My feeling, rational or not, is that losing these two positions has severely impacted my health.  And I hate the phrase, “losing a job”.  I know where it is.  It’s not lost.  At the Bank, I walked 10,000 easily and often.  The building was a city block and I walked to Grand Central , walked through Times Square Station and then Penn.  The next job had much less walking but phenomenal people.

So, this week I am marking a year without working.  I have become officially disabled and un officially retired.  This is so not what I wanted or envisioned.  It’s hard.  I miss getting dressed – clothing is my life. I miss people.  I have been demoted to a walker.  It hurts me to look at it.

All losses are relative.  July was bad before the Bank.  If you have read me before, you know I have left a swath of dead boyfriends and other lovers behind me.  Bobby was one of my favorites.  Once, I was asked in therapy, of all the guys I had been involved with, who would I have liked to marry.  Immediate answer – Bobby! Uh, a small problem, bisexual?  Well, he left me for a man. But… But we went to the same school and bore similar scars; we liked to cook and eat out; we loved to shop; we loved Dylan’s Black Diamond Bay; we walked in Washington Square on warm evenings; we loved to go to the movies and theater. Big missed hint and clue:  We saw American Gigolo three times and we had to get tickets to Bent.  He died of AIDS before his 30th birthday which was July 7.  It’s hard to imagine that he’s been gone longer than he was here.  I wasn’t allowed to go to the funeral as his parents blamed me for his death.  He used to tell me if he ever married me, it would kill his parents.

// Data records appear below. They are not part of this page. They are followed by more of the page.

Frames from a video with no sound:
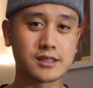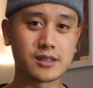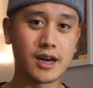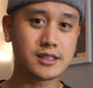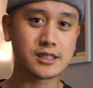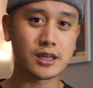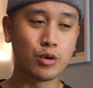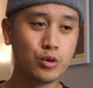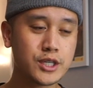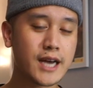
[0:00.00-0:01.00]
thoughts. Who
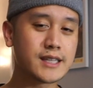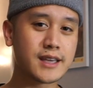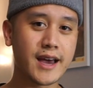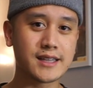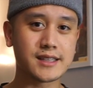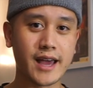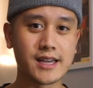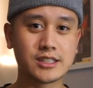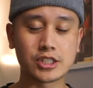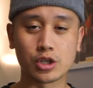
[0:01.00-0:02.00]
would you guys cast
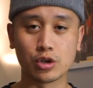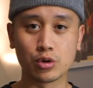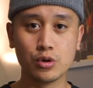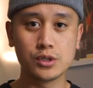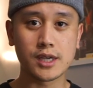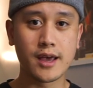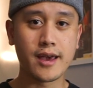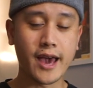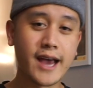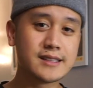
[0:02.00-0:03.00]
as Jessica Cruz
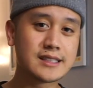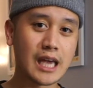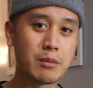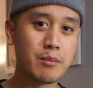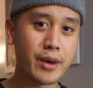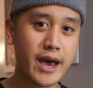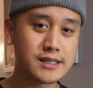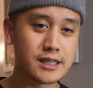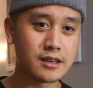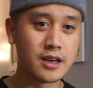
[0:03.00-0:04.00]
and Simon Baz
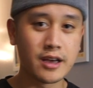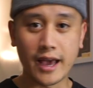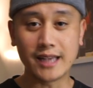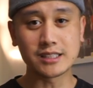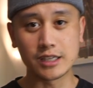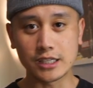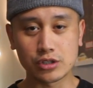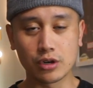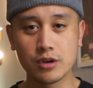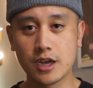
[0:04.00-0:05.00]
and
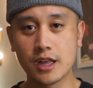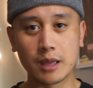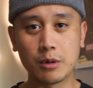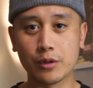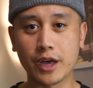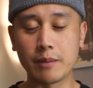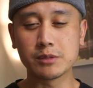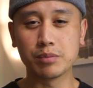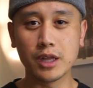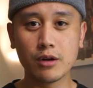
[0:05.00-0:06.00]
Sinestro? Let me know in the comments
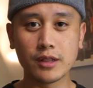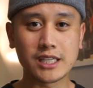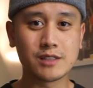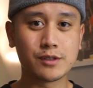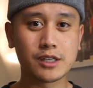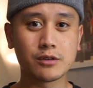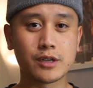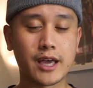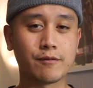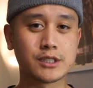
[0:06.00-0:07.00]
below. Like this video,
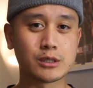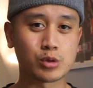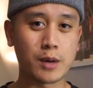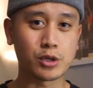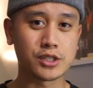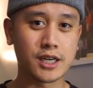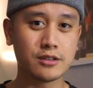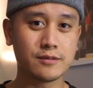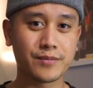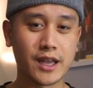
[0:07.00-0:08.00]
subscribe to our channel,
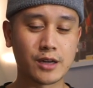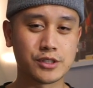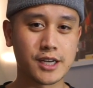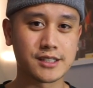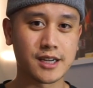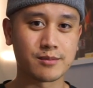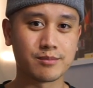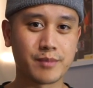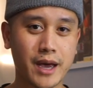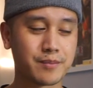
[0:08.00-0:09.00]
and I'll see you guys again.
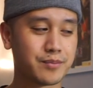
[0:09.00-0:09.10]
Bye.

July 7 also marks the day my childhood friend, Julie died.  Again, way young.  She died around 40.  She was real and funny and loyal. You always knew where you stood with her.  She arranged for her father to take the photos for my first wedding because I hate those forced, frozen, fixed photos.   Her husband had diabetes.  She used to tell him, “Chuckles, I am going to dance on your grave when you die ’cause you didn’t take care of yourself.”  Ovarian cancer.

So, to put it in perspective, what’s the big deal with not being able to walk.  How can I possibly measure not working against not living?  Well, it’s my pity party and no one else is invited.  Mourning is mourning. Respect  for all deaths and departures.  And then?  Then there is summer and its warmth.